La Coupe d’Afrique des Nations en Tunisie, du 12 au 21 novembre 1965
La cinquième édition de la CAN regroupe six pays repartis en deux poules. Le Congo se retrouve dans le groupe B avec le Ghana (tenant du titre) et la Côte d’Ivoire, autre nouveau venu dans la compétition continentale. Les deux rencontres se terminent par des défaites. A Sousse, le 12 novembre en match inaugural, les Lions sont battus 5-2 par les Black Star. Pourtant menés au score (2-0), les Congolais parviennent à rétablir l’équilibre grâce à deux penalties convertis par Pierre Kalala avant de s’effondrer. Deux jours plus tard à Sfax, le Congo Léo courbe à nouveau l’échine devant les Ivoiriens (3-0). Inexpérimentés, les fauves sont éliminés dès le premier tour de la compétition. Ils sont bons derniers au classement de leur groupe avec deux défaites, zéro point, deux buts marqués contre huit encaissés. Les Lions rentrent la queue entre les pattes. Le pays a connu pendant leur absence un grand bouleversement politique. A leur départ pour la Tunisie, c’est Joseph Kasa-Vubu qui était le chef de l’État. A leur retour, ils trouvent le général Mobutu confortablement installé au Mont Stanley.
Les pionniers de la CAN
L’entraîneur Trouet Mokuna a pour la campagne tunisienne sélectionné les joueurs suivants : Makiadi Castello (Daring), Paul Ngoie (Don Bosco), Pierre Katumba (Englebert), Antoine Lessa (Dragons), Mabela Routier (Léo Sports), Ernest Mokili Saïo (Dragons), Paul Mbuli (Himalaya), Joseph Kibonge Gento (V. Club), Augustin Diantela (V. Club), Luc Mawa (V. Club), Pierre Kalala (Englebert), Kabeya Sotcho (Englebert), Albert Mwila (Dragons), Kabala etc. Sur cette liste, il faut aussi ajouter le nom de l´arbitre Philippe Fula qui a eu l’insigne honneur d´officier le 12 novembre 1965 à Tunis, le match Tunisie-Éthiopie, largement remporté par le pays hôte par 4-0 au stade Chedly Zouinten.
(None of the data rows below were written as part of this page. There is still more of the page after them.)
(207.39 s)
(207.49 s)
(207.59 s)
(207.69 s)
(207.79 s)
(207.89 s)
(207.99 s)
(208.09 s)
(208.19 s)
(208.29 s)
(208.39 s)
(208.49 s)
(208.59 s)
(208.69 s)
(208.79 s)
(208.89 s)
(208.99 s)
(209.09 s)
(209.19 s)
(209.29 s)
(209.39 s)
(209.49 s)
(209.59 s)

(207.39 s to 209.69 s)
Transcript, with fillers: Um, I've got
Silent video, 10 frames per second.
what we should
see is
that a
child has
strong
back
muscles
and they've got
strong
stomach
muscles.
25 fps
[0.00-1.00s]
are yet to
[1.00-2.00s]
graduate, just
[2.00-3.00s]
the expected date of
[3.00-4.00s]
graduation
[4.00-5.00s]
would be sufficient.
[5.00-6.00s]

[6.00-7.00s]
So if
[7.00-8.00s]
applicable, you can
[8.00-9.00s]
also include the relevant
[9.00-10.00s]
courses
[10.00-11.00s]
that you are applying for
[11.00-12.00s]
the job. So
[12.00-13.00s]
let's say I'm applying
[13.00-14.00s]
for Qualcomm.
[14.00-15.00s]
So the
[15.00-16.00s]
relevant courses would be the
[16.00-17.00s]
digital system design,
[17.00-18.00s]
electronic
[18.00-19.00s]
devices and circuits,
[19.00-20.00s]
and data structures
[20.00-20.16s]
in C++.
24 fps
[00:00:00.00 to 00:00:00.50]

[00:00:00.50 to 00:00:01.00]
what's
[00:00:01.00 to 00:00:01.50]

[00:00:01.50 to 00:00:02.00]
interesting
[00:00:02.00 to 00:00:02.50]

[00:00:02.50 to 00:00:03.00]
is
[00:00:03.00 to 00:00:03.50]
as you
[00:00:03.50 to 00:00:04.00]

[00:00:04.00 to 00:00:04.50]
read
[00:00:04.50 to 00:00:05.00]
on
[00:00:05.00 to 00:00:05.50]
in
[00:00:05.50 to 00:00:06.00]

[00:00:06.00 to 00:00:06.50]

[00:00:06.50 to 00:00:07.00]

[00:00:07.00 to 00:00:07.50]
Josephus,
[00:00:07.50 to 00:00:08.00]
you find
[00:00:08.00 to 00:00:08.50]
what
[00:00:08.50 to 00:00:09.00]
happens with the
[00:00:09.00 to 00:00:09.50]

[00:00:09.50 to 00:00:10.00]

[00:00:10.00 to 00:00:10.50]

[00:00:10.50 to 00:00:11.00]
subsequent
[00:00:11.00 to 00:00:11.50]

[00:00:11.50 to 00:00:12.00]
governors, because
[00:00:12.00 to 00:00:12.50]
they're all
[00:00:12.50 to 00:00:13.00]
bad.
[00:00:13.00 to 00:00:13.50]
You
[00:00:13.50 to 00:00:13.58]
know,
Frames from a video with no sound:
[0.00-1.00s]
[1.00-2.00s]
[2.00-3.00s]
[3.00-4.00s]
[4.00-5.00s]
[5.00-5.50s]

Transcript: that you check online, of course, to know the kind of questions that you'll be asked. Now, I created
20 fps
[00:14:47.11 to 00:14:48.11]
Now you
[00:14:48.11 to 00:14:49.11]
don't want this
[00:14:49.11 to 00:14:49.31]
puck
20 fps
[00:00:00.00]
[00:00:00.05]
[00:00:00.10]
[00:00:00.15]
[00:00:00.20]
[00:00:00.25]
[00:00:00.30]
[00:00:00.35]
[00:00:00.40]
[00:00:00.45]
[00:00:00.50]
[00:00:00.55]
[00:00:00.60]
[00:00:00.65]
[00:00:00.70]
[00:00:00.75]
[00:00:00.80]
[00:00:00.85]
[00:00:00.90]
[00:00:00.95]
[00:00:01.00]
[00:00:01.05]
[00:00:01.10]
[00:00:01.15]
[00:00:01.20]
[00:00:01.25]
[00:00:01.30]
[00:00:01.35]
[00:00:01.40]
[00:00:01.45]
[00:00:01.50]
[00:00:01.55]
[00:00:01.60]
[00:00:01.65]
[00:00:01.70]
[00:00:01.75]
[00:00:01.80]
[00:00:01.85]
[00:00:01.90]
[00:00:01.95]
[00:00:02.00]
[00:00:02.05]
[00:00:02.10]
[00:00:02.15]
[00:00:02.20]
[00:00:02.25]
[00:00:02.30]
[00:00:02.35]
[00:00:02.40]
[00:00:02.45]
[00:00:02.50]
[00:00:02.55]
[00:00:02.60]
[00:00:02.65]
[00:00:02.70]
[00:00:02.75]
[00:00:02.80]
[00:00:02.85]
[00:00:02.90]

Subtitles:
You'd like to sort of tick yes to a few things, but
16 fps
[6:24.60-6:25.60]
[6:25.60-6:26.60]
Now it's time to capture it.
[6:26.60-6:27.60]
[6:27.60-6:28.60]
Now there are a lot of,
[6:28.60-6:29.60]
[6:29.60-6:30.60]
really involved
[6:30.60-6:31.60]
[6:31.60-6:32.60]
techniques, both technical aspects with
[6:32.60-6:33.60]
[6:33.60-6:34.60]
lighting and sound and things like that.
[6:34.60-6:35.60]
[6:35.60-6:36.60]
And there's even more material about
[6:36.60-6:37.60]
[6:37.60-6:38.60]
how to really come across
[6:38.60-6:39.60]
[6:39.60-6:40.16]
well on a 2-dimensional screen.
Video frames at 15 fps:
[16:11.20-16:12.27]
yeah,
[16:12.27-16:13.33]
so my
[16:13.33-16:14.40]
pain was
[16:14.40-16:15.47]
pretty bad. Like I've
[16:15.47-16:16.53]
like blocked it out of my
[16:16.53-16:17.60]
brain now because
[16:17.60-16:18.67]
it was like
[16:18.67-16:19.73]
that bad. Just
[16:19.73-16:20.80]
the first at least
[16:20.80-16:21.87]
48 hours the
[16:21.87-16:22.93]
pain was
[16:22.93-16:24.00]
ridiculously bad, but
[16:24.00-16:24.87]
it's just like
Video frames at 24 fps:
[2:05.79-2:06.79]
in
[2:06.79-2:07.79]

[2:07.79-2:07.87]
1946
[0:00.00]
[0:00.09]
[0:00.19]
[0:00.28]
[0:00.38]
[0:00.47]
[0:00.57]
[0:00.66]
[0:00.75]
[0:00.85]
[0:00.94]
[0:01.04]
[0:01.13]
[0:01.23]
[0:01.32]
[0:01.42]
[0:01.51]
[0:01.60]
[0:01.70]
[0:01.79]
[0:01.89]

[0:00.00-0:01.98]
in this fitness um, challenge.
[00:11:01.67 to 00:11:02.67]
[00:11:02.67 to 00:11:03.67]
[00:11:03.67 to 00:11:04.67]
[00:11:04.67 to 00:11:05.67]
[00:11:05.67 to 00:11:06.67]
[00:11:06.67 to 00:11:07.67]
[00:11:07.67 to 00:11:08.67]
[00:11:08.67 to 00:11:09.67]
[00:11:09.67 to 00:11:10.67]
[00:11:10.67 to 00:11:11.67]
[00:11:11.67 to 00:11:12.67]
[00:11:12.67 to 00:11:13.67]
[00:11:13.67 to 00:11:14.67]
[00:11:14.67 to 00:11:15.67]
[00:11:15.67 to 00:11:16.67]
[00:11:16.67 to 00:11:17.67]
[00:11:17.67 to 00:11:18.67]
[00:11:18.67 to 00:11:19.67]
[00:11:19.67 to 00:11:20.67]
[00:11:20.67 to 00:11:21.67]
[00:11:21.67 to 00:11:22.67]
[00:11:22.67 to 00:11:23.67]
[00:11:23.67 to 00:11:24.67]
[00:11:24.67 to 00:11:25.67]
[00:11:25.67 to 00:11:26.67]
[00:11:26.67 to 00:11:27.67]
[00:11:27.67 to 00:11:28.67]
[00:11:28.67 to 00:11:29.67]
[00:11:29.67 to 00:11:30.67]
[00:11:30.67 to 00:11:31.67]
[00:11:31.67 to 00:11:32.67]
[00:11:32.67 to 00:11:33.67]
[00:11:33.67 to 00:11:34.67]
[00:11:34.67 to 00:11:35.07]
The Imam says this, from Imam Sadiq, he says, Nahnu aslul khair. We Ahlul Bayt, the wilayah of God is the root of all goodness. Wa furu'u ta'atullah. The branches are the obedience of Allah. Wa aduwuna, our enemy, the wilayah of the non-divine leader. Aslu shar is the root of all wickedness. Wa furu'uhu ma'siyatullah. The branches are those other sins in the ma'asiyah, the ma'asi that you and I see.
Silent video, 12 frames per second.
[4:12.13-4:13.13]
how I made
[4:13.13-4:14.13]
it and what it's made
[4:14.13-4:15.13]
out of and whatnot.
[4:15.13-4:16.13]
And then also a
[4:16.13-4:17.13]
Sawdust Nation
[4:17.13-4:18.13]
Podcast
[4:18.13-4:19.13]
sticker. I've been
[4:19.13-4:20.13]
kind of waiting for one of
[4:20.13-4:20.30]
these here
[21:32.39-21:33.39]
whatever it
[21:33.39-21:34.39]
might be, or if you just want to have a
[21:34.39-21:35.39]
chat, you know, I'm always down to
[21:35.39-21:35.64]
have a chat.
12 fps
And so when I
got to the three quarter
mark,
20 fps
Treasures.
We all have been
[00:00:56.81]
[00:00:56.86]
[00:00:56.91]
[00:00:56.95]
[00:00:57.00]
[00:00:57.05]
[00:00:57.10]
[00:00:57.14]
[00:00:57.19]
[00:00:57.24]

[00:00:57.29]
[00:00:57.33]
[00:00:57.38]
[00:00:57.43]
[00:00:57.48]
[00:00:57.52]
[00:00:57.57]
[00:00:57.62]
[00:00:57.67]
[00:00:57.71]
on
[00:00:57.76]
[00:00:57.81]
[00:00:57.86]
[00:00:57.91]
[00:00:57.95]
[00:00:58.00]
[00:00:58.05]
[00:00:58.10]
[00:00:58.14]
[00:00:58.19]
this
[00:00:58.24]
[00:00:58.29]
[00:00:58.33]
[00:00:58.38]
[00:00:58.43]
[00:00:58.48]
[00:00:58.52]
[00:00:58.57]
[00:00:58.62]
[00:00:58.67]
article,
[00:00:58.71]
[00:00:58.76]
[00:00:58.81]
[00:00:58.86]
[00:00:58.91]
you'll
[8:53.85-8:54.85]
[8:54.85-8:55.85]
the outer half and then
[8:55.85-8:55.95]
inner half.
Mabela, capitaine inamovible
L’international Mabela Routier de Léo Sports surnommé aussi Patron est resté longtemps le capitaine inamovible des Lions. Il a joué ce rôle pendant des années avec brio. Il doit cette longévité à son exemple et au rôle déterminant qu’il n´a cessé de jouer au sein de l’équipe nationale. Cet arrière central atypique, véritable maître de la défense congolaise, n’a jamais voulu céder aux sollicitations des grandes équipes kinoises. Le capitaine exemplaire a terminé sa carrière dans son équipe de toujours, le Léo Sports de Kintambo.
Des Lions aux Léopards
L’épopée des Lions a commencé au Sénégal le 11 avril 1963 par une écrasante victoire sur la Mauritanie. Elle se termine dans la douleur au stade Tata Raphaël par une cuisante défaite (3-0) contre le Ghana le 30 juin 1966. A partir de cette date, les Lions ont cessé de rugir. Le général Mobutu par un tour de passe-passe magique les transforma en Léopards afin qu’ils écrivent les nouvelles pages de l’histoire du football congolais.